> [THE RECORDS]:
=== Section Start ===

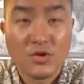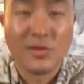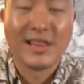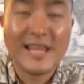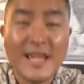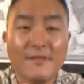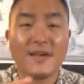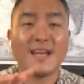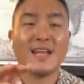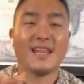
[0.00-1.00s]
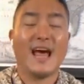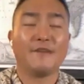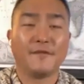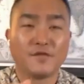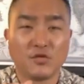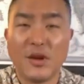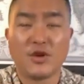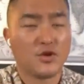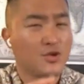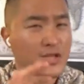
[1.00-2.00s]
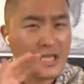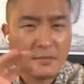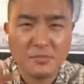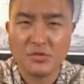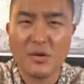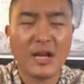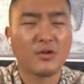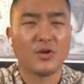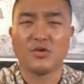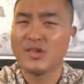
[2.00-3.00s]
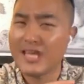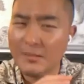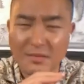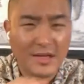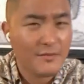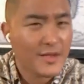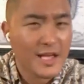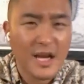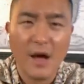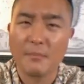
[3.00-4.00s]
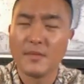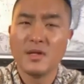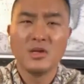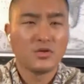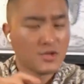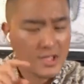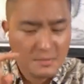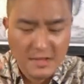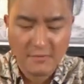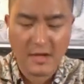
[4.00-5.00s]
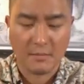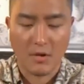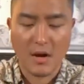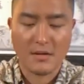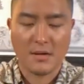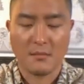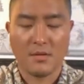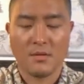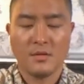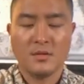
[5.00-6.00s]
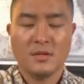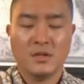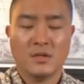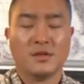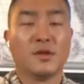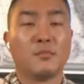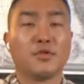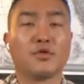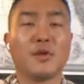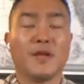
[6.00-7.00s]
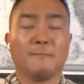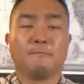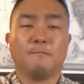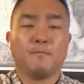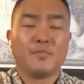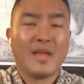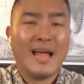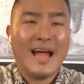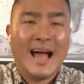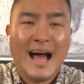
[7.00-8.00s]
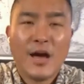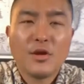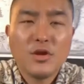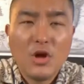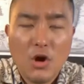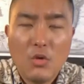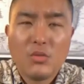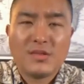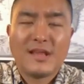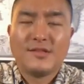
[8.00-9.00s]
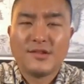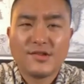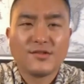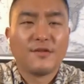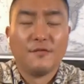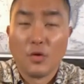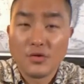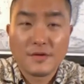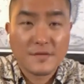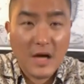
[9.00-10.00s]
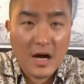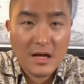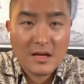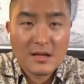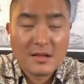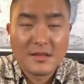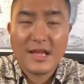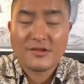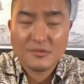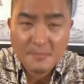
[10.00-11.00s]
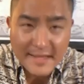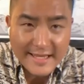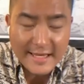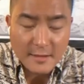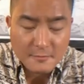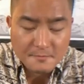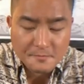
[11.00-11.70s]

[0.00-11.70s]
You live in a life of surrender. You keep surrendering. You keep giving it up. You keep giving it up. All right, number number three. How do you know that this is the voice of God that's speaking?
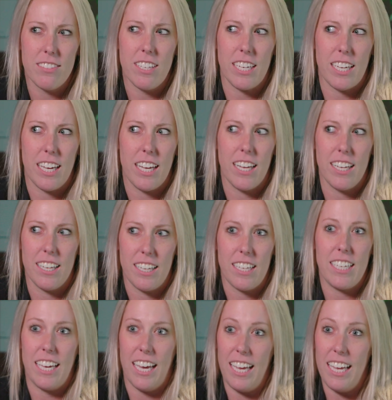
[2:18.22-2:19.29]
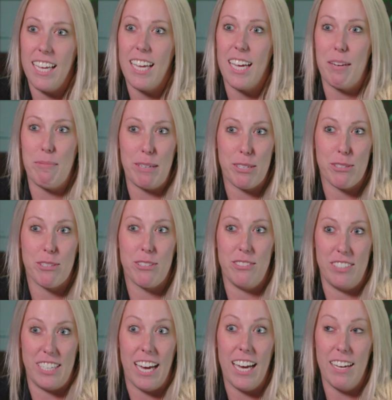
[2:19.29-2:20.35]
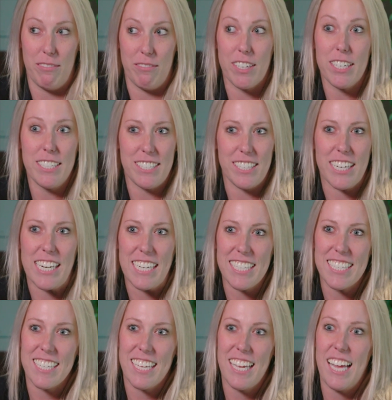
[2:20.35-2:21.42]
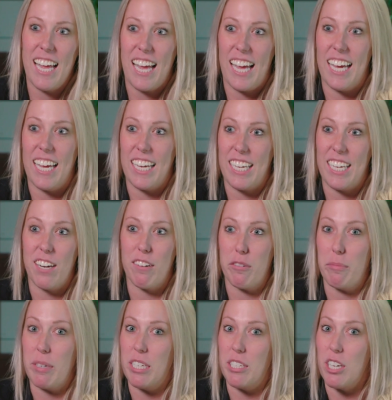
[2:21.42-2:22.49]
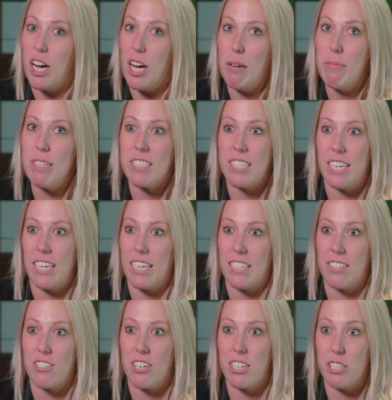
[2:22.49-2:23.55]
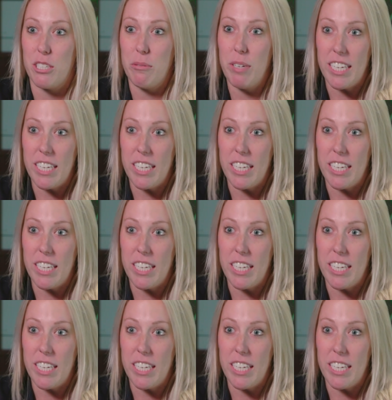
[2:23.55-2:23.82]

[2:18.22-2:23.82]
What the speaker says: was like, yeah, very serious. And he offered me a job and said I can start in 2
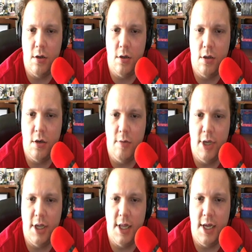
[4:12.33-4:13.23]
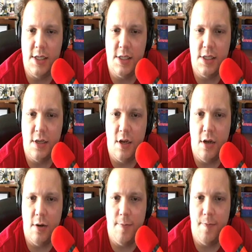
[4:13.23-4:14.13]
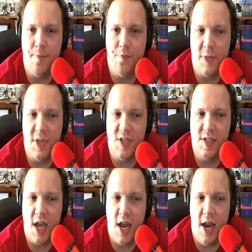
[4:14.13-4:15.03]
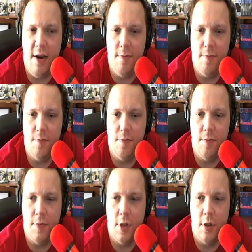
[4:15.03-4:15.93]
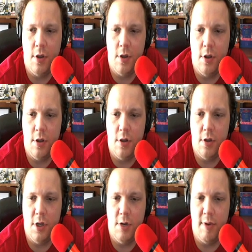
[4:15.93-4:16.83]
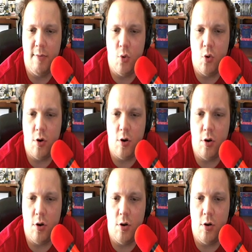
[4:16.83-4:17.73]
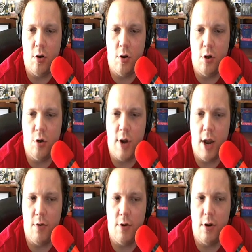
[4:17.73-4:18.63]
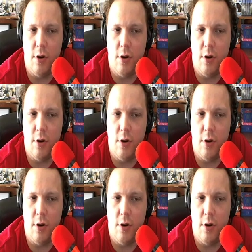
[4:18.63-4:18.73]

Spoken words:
A little bit less sky. A little bit more ground.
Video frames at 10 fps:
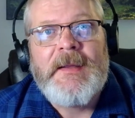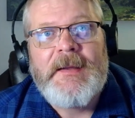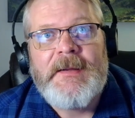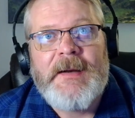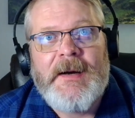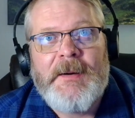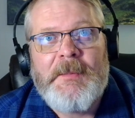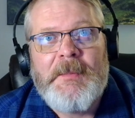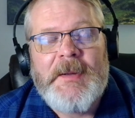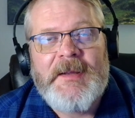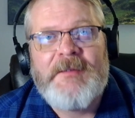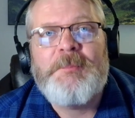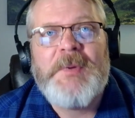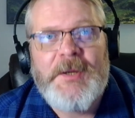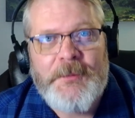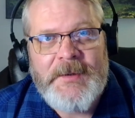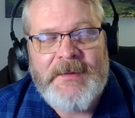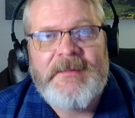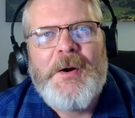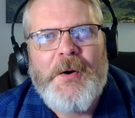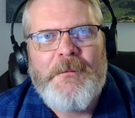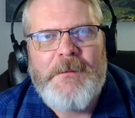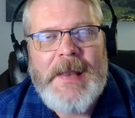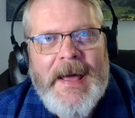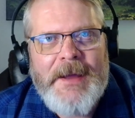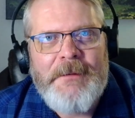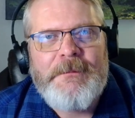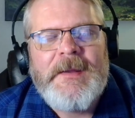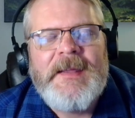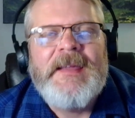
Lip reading: in our experience of life,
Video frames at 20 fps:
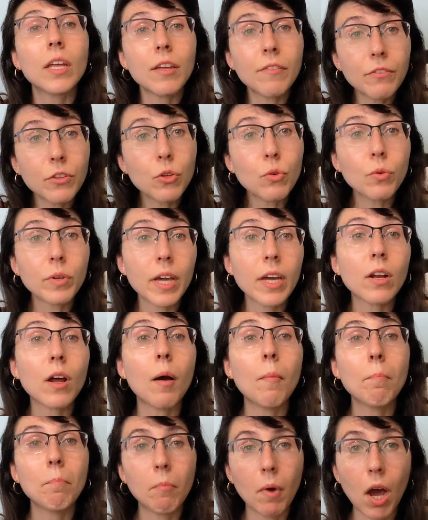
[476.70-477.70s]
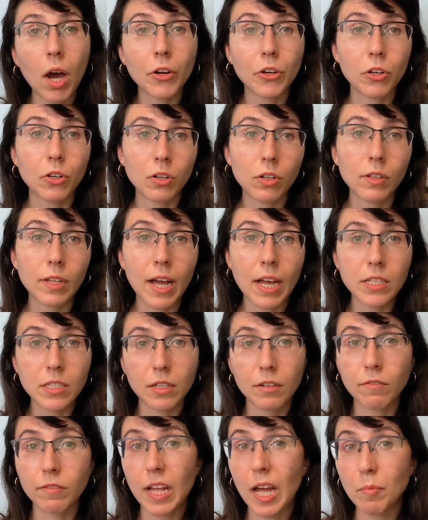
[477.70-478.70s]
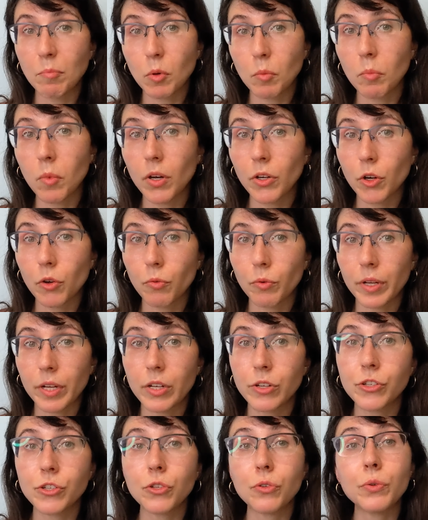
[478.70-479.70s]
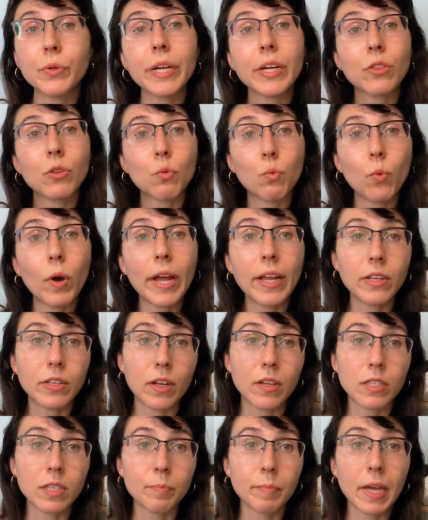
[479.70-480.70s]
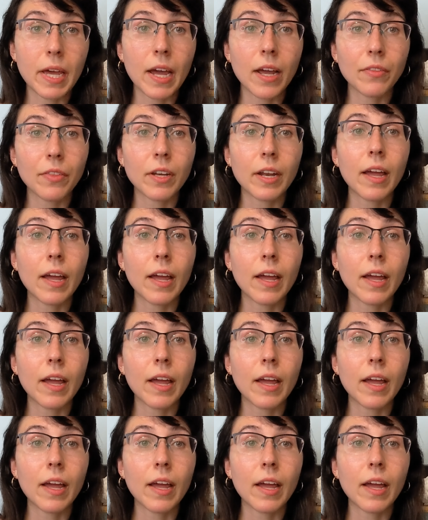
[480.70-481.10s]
If you get a modern classic flap or modern reissue, you get the white dust bag that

=== Section End ===

> [ABOUT THIS EXERCISE]:
Please report how many lines in the records above contain the word "frames", and give nothing but the number.

> [WRITTEN ANSWER]:
2